When people take medications for their common ailments, they expect to get better, but they don’t expect to start gaining weight. The same pills that a physician or specialist prescribes or recommends might just be what’s making your body rack up the pounds, which of course makes your weight loss efforts and diet even harder to pull off. A lot of drugs can wind up boosting your appetite, trigger bloating, and even slow down your metabolism to a snail’s pace. Fortunately, there are some things you can do.
The pharmaceutical drugs that are on today’s market are widely known to have quite a few side effects, and some of them might even be worse than the very symptoms which they’re supposed to relieve.
Steroids: Reduced Weight Loss Results
- Some patients that get put on steroids might have their weight increase by 7 per cent or even more. Studies show that some patients under long-term use had weight gains as much as 30 pounds or more.
- Steroids are used to treat conditions like asthma and allergies, as well as arthritic conditions. They mimic hormones which regulate both your immune system and metabolism, which means they can suppress the immune system and reduce inflammation. On the other hand, too many steroids can also mimic cortisol levels, which is the stress hormone. As a human body needs to have more energy when it gets stressed, it will redistribute fat around the stomach and waist for easy access. Fat might also even get stored on the back of a person’s neck, which is a condition called Cushing’s Syndrome.
- Another thing that steroids do is causing additional sugar to get released into the blood, where it then gets stored as fat. This results in fluid retention and dramatically reduces the advantages you would hope from a weight loss diet.
- One study done by obesity specialists noted how corticosteroids frequently lead to gains in weight through a combination of increased appetite and fat deposits along the trunk and abdomen. Doctors need to explain to their patients that such weight can happen and then advise them that they increase their activity levels so that they can focus on their weight loss efforts more.
- Talk to your physician or specialist should you have any concerns or questions about the medications that you’re taking. If possible, try reducing how much medication you take or cut back on the strength of it, but only do this with the permission of your physician, doctor, or specialist.
- Consider trying other options. There are a lot of natural health products available on the market that can assist you with your ailments. Many are just as effective and sometimes even more so than most of the pharmaceutical drugs given to you. You can find better and safer options among natural products for your general health, arthritis, and weight loss diet.
Diabetes Drugs: Weight Loss Fluctuations
- Possible weight gains can happen with these drugs, as TZDs have already been linked to gaining 5 pounds in a year, and sulfonylureas can mean gaining 10 pounds in the very first year of use.
- A lot of folks with type 2 diabetes get prescribed sulfonylureas, and these stimulate the human body into making more insulin so that blood sugar levels get lowered. However, they sometimes actually make blood sugars to drop so much that hunger results, so patients wind up eating more, and that puts unnecessary pressure on their weight loss efforts.
- Thiazolidinediones, or TZDs, are another category of diabetes drugs that help bodies be more sensitive to their insulin, but they can also cause salt retention, leading to swelling and then weight gain.
- The Australian Diabetes Council says that certain medications that don’t contribute towards weight gains, like Dpp-4 Inhibitors and Biguanides. However, they are some medications that do contribute to weight gain.
- Every medication has side effects. If you’re concerned about gaining weight or heart disease, then half an hour a day of exercise and a good weight loss diet involving natural products can both prove very helpful, especially together.
- The Australian Diabetes Council has dieticians who say that weight loss for anyone overweight with type 2 diabetes can be really hard and even quite stressful. Proper diet and portion control is crucial in the control of weight to prevent any future complications.
- Many natural products don’t have any dangerous side effects, and they can help the human body with their vital ingredients. These help primary organs and boost the body back to better functioning.

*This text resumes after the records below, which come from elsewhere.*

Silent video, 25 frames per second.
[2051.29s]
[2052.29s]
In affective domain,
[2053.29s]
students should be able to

Blood Pressure Drugs: They Make Weight Loss Hard
- Beta blockers are used to treat high blood pressure, irregular heartbeat, and even anxiety by lowering the action of adrenaline on a person’s nervous system. Eventually, there are drops in heart rate, metabolism, and blood pressure. Such drugs can also make patients get really tired, which also makes weight loss hard to do too.

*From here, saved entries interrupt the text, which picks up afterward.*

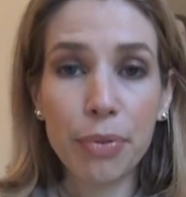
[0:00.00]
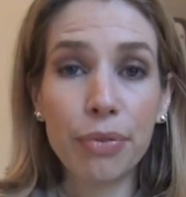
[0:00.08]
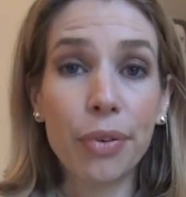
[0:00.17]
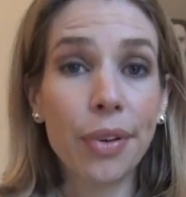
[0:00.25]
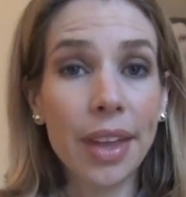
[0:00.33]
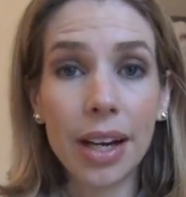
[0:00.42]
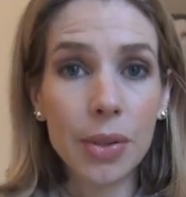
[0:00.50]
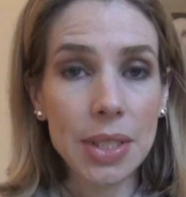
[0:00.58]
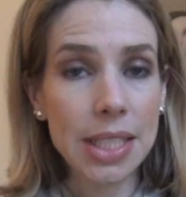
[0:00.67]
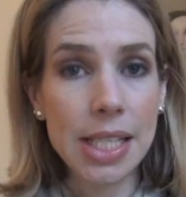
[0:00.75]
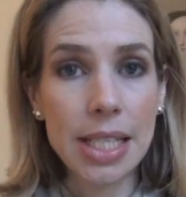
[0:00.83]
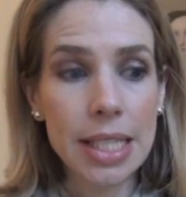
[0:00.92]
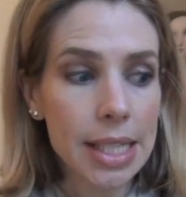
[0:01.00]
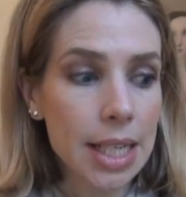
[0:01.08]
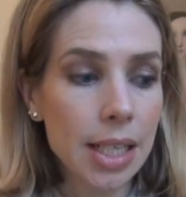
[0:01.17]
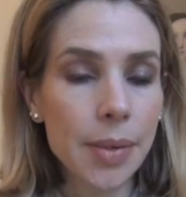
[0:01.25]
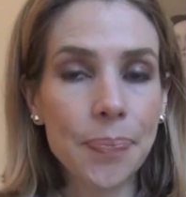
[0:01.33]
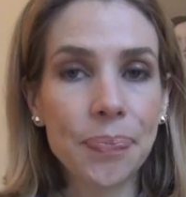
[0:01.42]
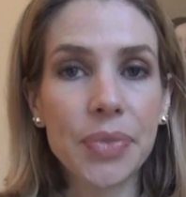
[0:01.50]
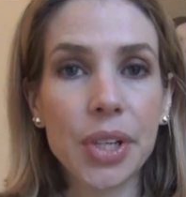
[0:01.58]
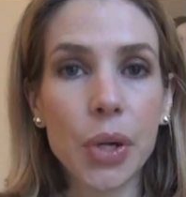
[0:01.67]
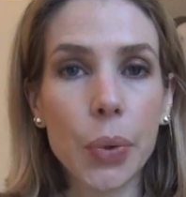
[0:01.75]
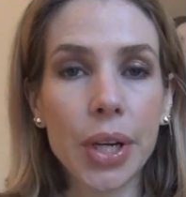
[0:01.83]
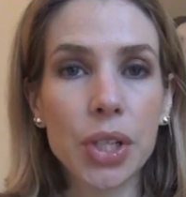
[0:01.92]
Before that, I was in India. Did
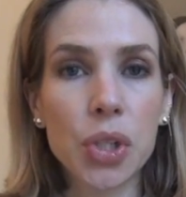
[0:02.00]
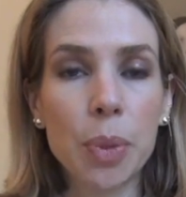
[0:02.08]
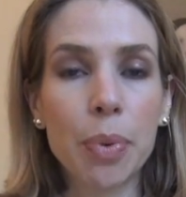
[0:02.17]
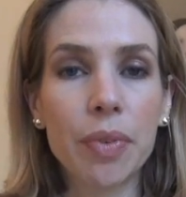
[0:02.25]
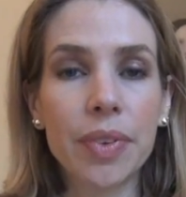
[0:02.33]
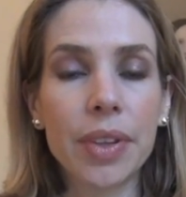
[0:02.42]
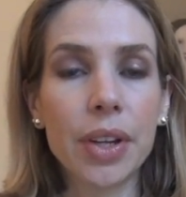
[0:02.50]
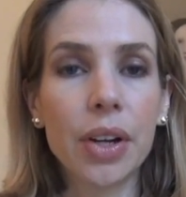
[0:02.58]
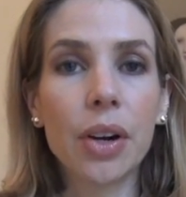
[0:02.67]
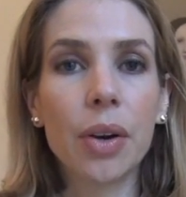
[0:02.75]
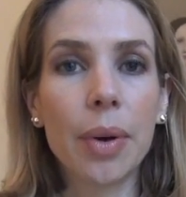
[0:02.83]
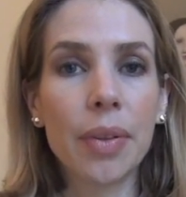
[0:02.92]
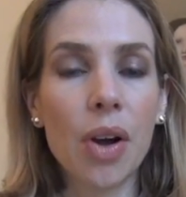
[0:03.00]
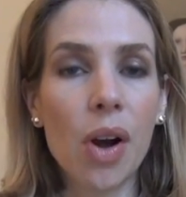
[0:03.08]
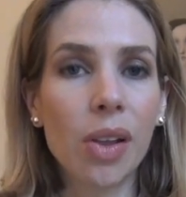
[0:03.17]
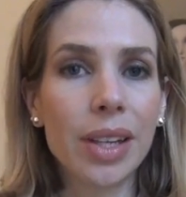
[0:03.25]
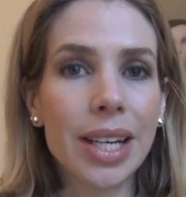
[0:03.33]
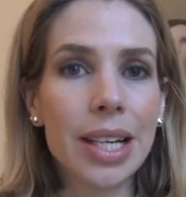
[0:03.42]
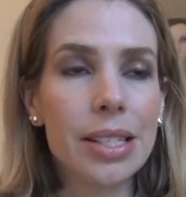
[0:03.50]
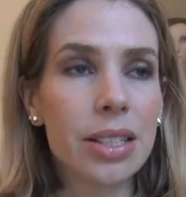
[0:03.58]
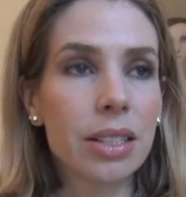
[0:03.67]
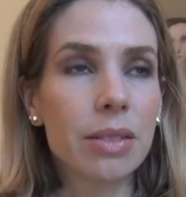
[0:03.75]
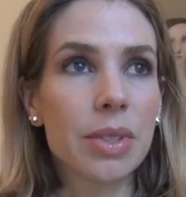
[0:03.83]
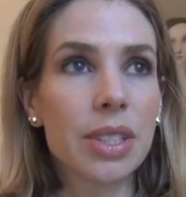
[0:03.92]
a quick trip over there around the
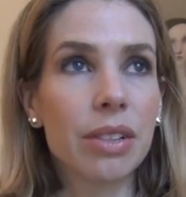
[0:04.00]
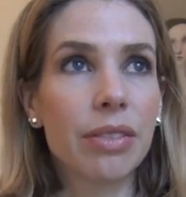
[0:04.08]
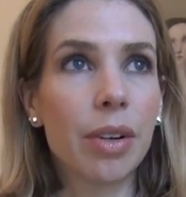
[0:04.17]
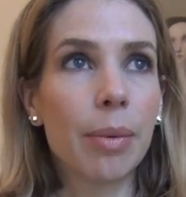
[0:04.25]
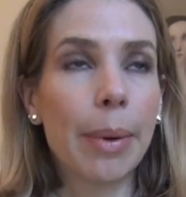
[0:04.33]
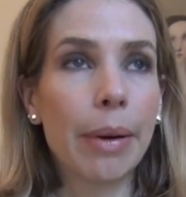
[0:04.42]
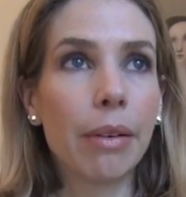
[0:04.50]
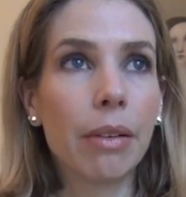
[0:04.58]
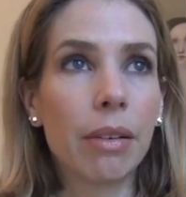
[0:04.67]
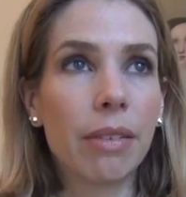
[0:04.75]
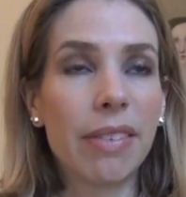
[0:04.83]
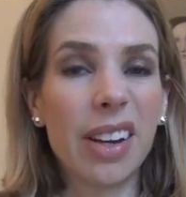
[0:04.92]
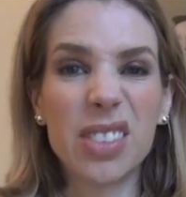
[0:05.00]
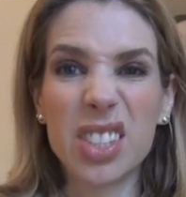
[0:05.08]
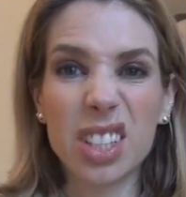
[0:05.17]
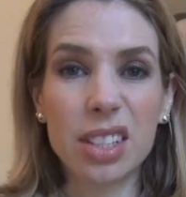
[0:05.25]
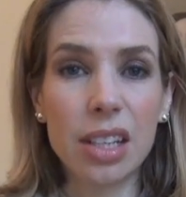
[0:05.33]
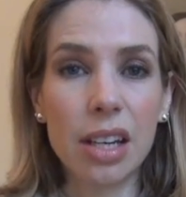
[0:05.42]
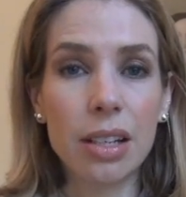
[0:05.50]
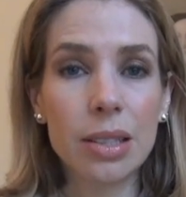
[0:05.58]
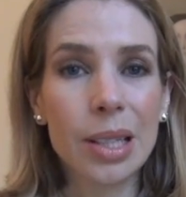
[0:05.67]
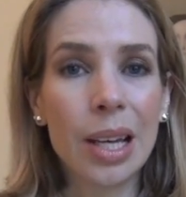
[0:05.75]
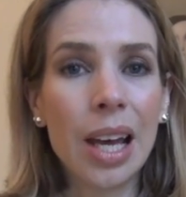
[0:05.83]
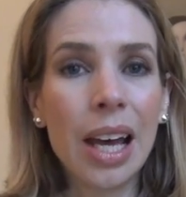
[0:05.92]
holidays. Was there for about 5 or 6 days.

- Beta blockers don’t usually cause any weight gain on their own, but they can make it really hard to do weight loss. Since these drugs put limits on how fast a hear can beat, they also reduce a person’s ability to burn fat from being fully active.
- Some patients might be able to make the switch to Ace Inhibitors, as these dampen down hormone angiotensin 11 levels, which relaxes blood vessels so blood pressure drops without sparking any hunger pangs.
As already stated, all pharmaceutical drugs have side effects, some of which are really dangerous and can lead to ulcers, organ damage, and other nasty ailments even if a product is intended to deal with another difficult ailment. Put simply, such drugs aren’t good for human bodies.